My kids. And MySpace. No really, it is my children. They adore me. They want me 24/7. Its enough to develop a narcissm issue
Making myself stop working is my greatest challenge. It is not that clients impose this on me; I do it to myself. Part of it is that it’s my business now, not some big bad boss’s agenda, so not only do I enjoy it all, but I feel an extra sense of responsibility in everything I do.
I recently read Jack Canfield’s The Success Principles, and he suggests marking off days on your calendar as free days, focus days and buffer days. I have been trying to do this and it’s helped a little. When you have a free day, which he suggests once a week + vacations (which I always end up working on as well), you don’t check e-mail, or clean your house, or anything other than do the things you enjoy. Buffer days are days that involve doing the things you have to do to free yourself up to be more productive. Focus days are days when you focus completely on your passion, in this case, freelance writing and working on projects that will take me where I want to go.
Since I decided to take the plunge into freelance writing, I would say my biggest challenge is generating income in between projects. I started http://www.analogstix.com to generate income through ad impressions, but that’s still in the early stages of attracting visitors and not yielding a whole lot of income.
Also video game blogging is a very niche market, but blogging in itself has become saturated, so another challenge is making myself stand out to become more attractive to potential clients.
My biggest challenge is definitely the Internet. I can sit down to work and suddenly an entire hour has gone by.
If I’m honest about it, the problem really is self discipline. Not the Internet.

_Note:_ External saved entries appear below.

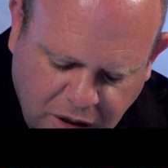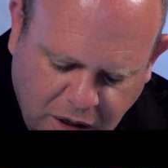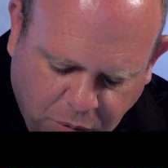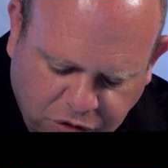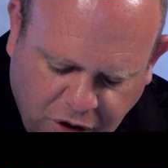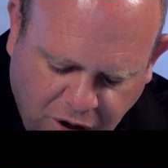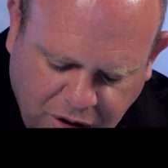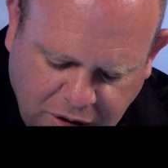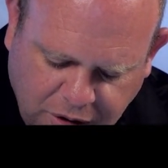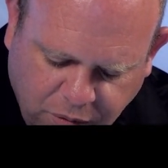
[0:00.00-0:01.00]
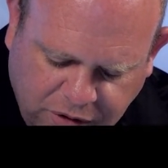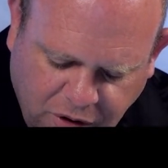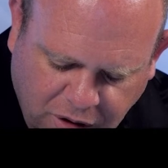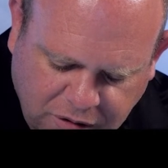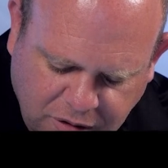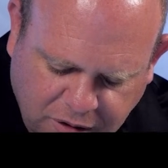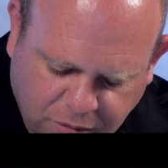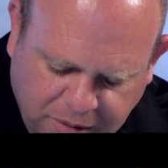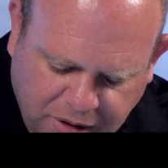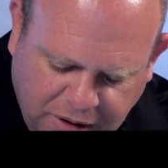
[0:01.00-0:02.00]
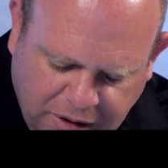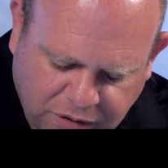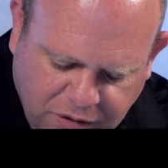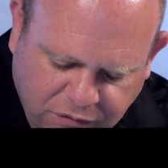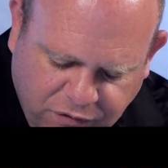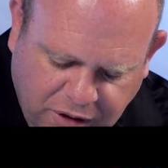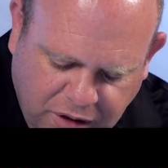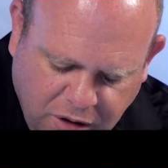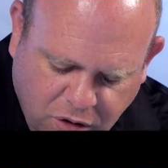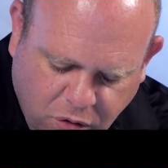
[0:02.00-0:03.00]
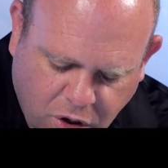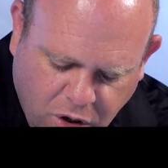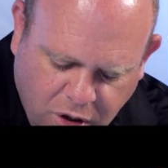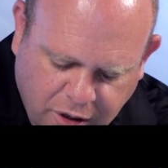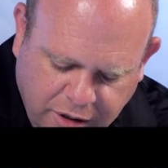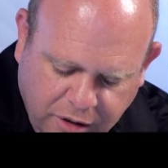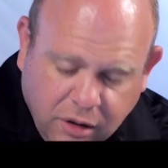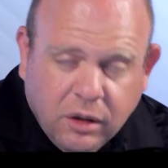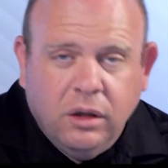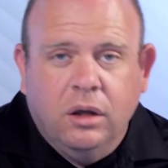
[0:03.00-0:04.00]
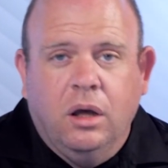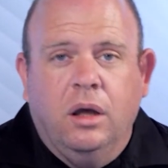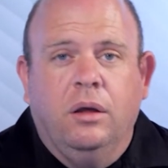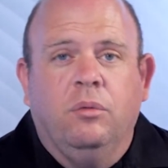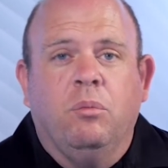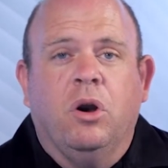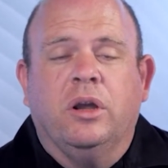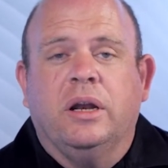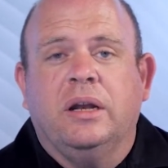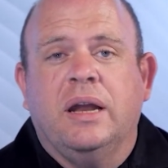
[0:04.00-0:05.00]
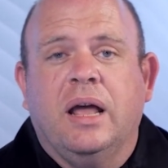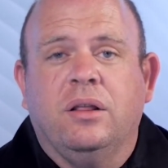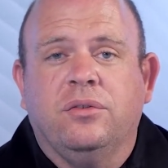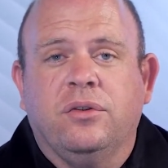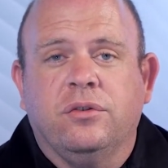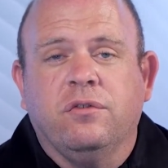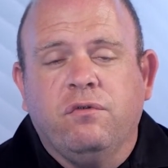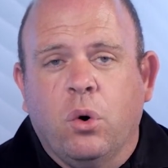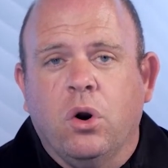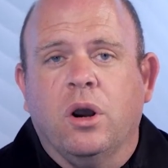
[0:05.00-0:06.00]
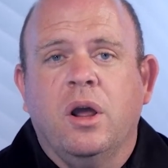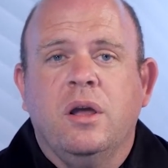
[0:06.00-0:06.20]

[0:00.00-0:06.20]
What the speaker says: And we talked a little bit in the video on market analysis for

TOP TEN (in random order):
1. self-discipline
2. my three-year-old
3. facebook
4. people phoning me (call display is great: i’m starting to only answer if it’s my husband calling from work–he can only talk for about two minutes!)
5. hunting for more freelance writing jobs
6. daydreaming
7. my pregnancy (i’d rather sleep than work)

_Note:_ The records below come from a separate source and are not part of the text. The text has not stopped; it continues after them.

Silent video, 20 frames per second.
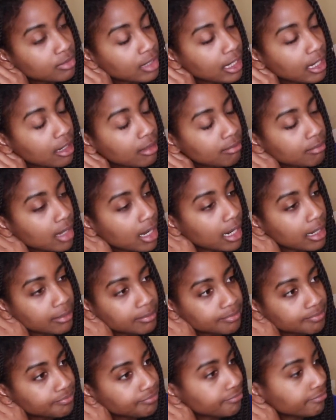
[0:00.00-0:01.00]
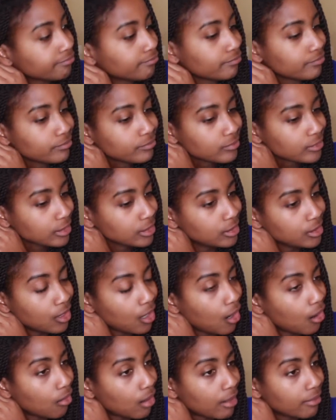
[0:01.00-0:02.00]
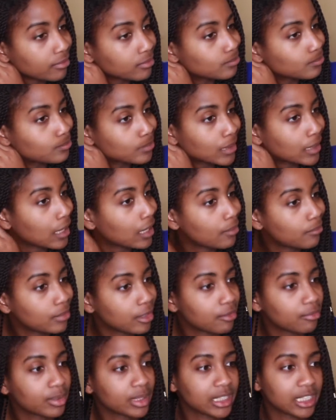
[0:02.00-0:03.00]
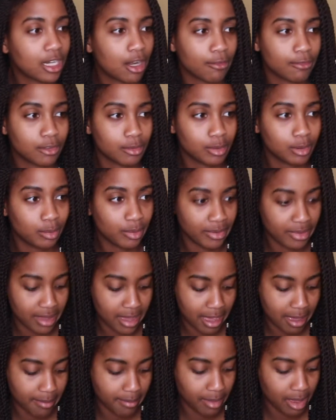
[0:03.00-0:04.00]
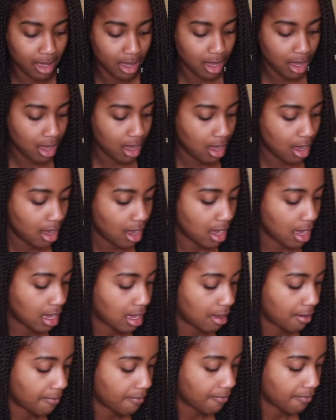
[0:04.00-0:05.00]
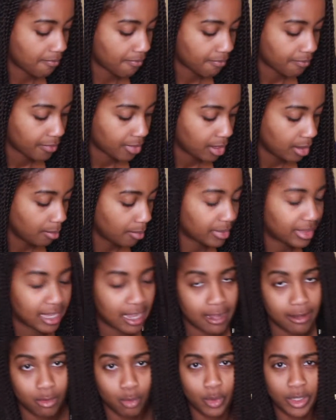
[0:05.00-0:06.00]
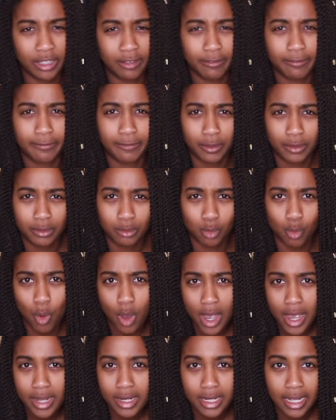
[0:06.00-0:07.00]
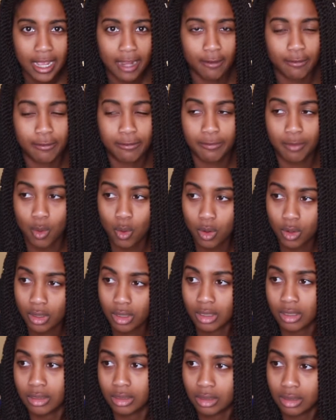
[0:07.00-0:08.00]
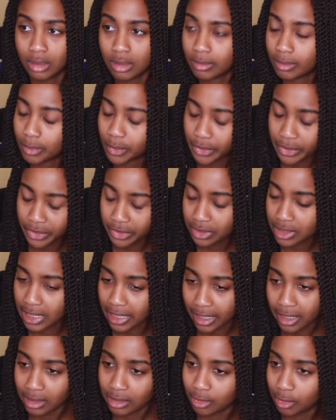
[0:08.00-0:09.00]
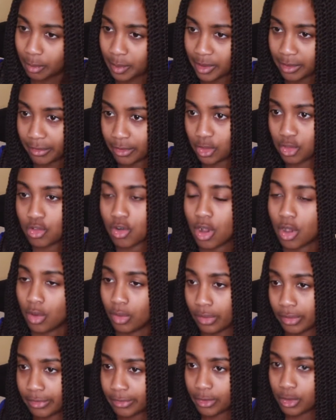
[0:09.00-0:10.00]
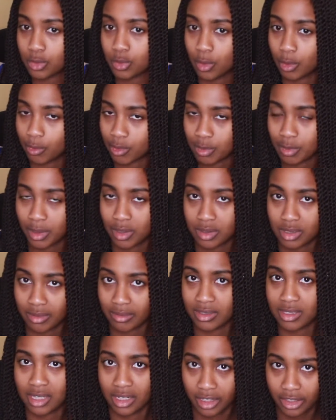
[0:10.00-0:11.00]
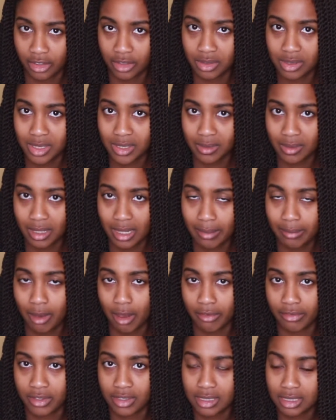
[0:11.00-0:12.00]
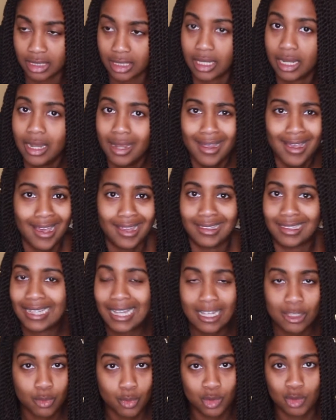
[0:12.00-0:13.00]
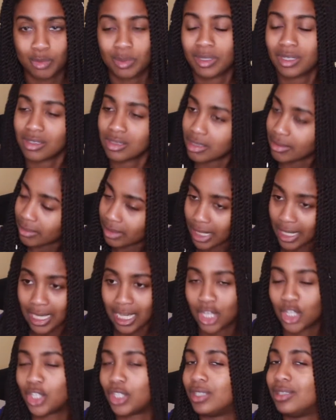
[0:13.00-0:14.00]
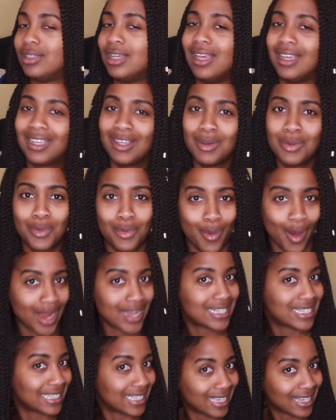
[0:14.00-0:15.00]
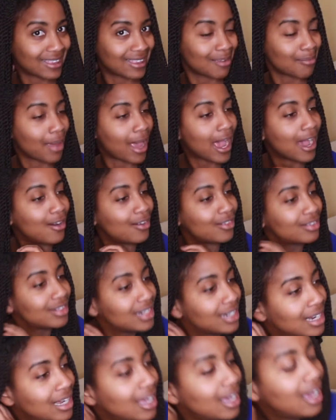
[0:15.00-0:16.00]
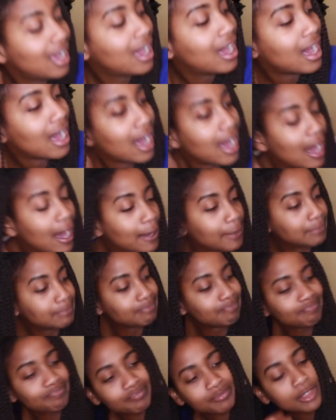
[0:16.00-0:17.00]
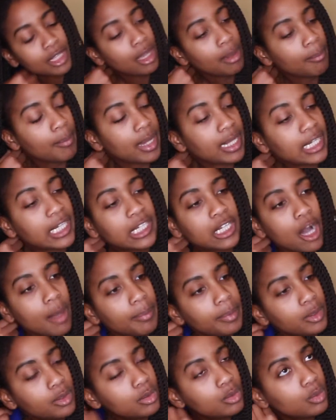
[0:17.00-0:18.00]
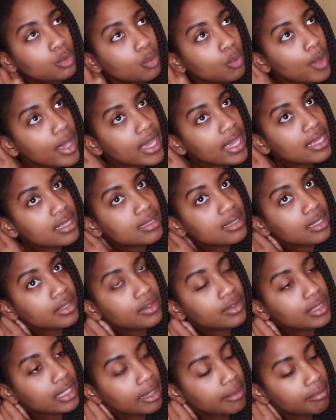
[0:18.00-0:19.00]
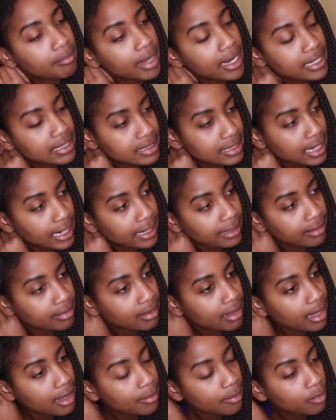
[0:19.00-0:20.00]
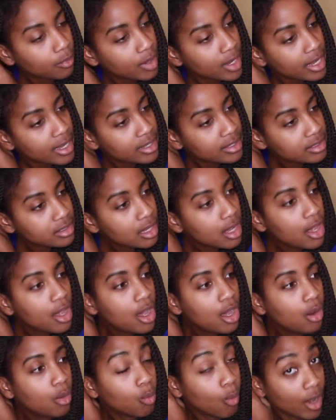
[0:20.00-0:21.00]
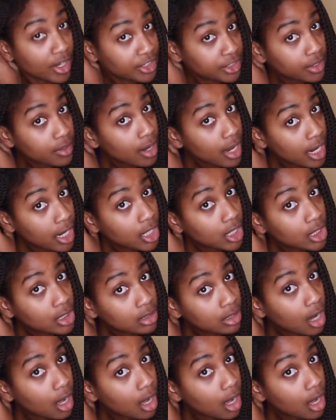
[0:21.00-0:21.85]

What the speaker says: I got my, I became really comfortable with them. But then week 1 and 4 were a little bit of a struggle. The first one was because I was getting used to them, obviously, and the last one's because I couldn't wait to get them out. But a couple ways that you can maintain them was wash your hair.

8. inability to drag my butt out of bed in the morning
9. web surfing
10. no real “office” for working
Biggest challenge is probably also my biggest character flaw: laziness. The Internet and email also constantly distract me. I’d never get any fiction writing done if it wasn’t for my AlphaSmart.
Now that I am starting to see some fruits of my labor – getting some jobs – I realize that I must stop procrastinating and establish some sort of schedule. I am also guilty of allowing excessive email checks and the wonders of the internet to distract me.
The internet is one of my biggest challenges. I am too easily distracted. For example, I was writing a set of articles recently on craft projects that use men’s ties. In the first hour, I did about ten minutes of research, twenty minutes of planning my own tie projects (which I have never even dreamed of doing until now), fifteen minutes of looking for baby quilt patterns (for me, not the article), and another fifteen minutes of shopping for purses made out of men’s ties online.
That kind of thing happens more often than I would like to admit…
Email is another challenge, as I have a tendency to stop whatever I am doing in order to spend 20 minutes answering an email as soon as it comes in.
Possibly my biggest challenge, though, is my husband. I am not always done with my work when he gets home, and I find it next to impossible to work when he is around. So my good intentions of working overtime to finish a project almost always blow up in my face.
Lately my biggest challenge has been lack of air conditioning!! Seriously, I’m finding being in a hot house drains my energy faster than I would have guesssed. By the time noon rolls around, I want nothing to do with this hot laptop and whatever is contained on it.
I’ve got a set schedule I work from — but some days that’s more restricting than helpful. Working/writing from home has to be flexible. If an email comes in that needs attention I need to drop what I’m doing and deal with it — not work it into a schedule.